My life as a medical social worker in Singapore
Published on 6 November 2023
Samuel Tay shares that supporting patients and their families through painful decisions is all in a day’s work at the National University Polyclinics (NUP).
As a medical social worker, I empower patients
to live independently and safely in the community. My role covers care arrangements, financial assistance and advance care planning (ACP). ACP allows people to document their medical treatment preferences even before they fall ill, and this is becoming increasingly prevalent in Singapore. I also conduct counselling sessions with patients and their families.
Many people have asked if I’m a volunteer,
or whether I just help to facilitate financial assistance. I can’t fault them for having this misconception, as it can sometimes be hard for patients to distinguish between the various healthcare professionals they encounter at hospitals and clinics, especially if they don’t introduce themselves properly.
My usual five-day work week
— my hours being 8am to 5.30pm daily — includes three-and-a-half clinic days. That’s when I see up to seven patients with their families in a day. The length of each meeting really depends on the issues at hand. For instance, if we're primarily discussing care arrangements and the family is very clear on what they want, then it can last from 20 to 30 minutes. However, ACP or counselling sessions can last up to an hour or longer. Beyond that, I typically spend a full day on administrative tasks and half a day in meetings or project discussions.
When it comes to supporting our ageing population, gaps still exist
. For instance, engaging a helper to share caregiving responsibilities can be stressful.
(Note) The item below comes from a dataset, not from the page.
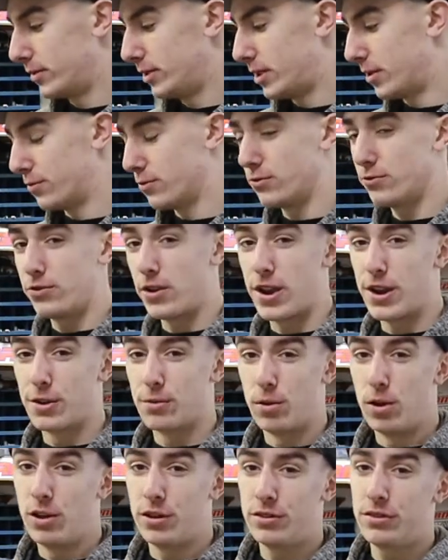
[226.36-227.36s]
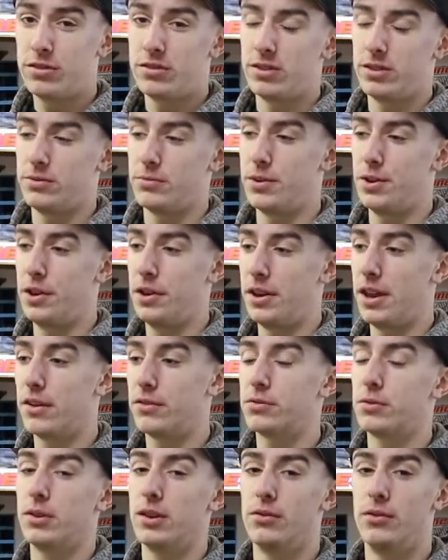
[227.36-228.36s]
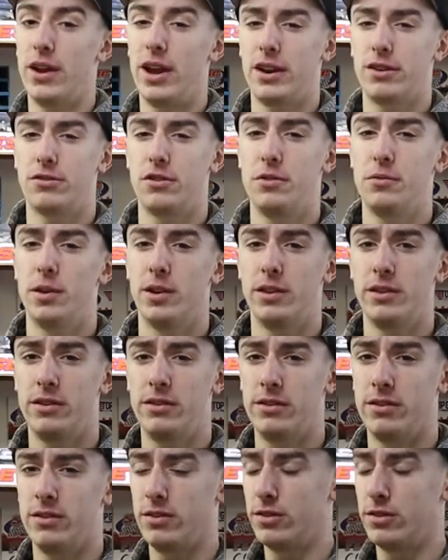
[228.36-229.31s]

different firewalls. We didn't have to run the factory ones,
A previous negative experience with a domestic helper might discourage families from engaging another, even though they may clearly need the assistance. For seniors with very little social support, their financial situation can hinder their ability to meet their care needs. Furthermore, some are unaware of the available financial assistance schemes until these are highlighted to them.
Knowing that our patients are well cared for and coping better
with their situation is the most rewarding part of my job. I once counselled a young adult who was experiencing family issues and had contemplated suicide. We had conversations about her wellbeing and whether there were any additional resources to ensure her safety. We also mapped out her social support system, and in doing so, she realised that she already had her own cheerleaders to rely on. Ultimately, she was thankful that she didn’t give up. She’s doing much better today!
The toughest cases I’ve handled
are those that involve arranging residential placement for elderly patients, whether at a sheltered home (accommodation for seniors with no alternative living arrangements), nursing home or senior group home. The process can be long-drawn — taking up to half a year — and in the interim, we continue to support the family. In addition, aged parents may be habituated to their current lifestyle and averse to change. In some cases, seniors believe that their children are abandoning them. Addressing these barriers takes time, but we do what we can to help enhance their quality of life. A better care arrangement will ultimately help both the elderly and the family.
How I unwind from work
My return commute from work at Bukit Panjang Polyclinic and Bukit Batok Polyclinic to my home in the east takes about 90 minutes. During this long journey, I usually tune out of work by enjoying the passing views from the train, listening to music (currently playing: tunes by Korean pop groups Blackpink and NewJeans) and watching shows. When I reach home, I have dinner with my family, followed by me-time with video games such as Guild Wars 2 and Super Smash Bros. Ultimate.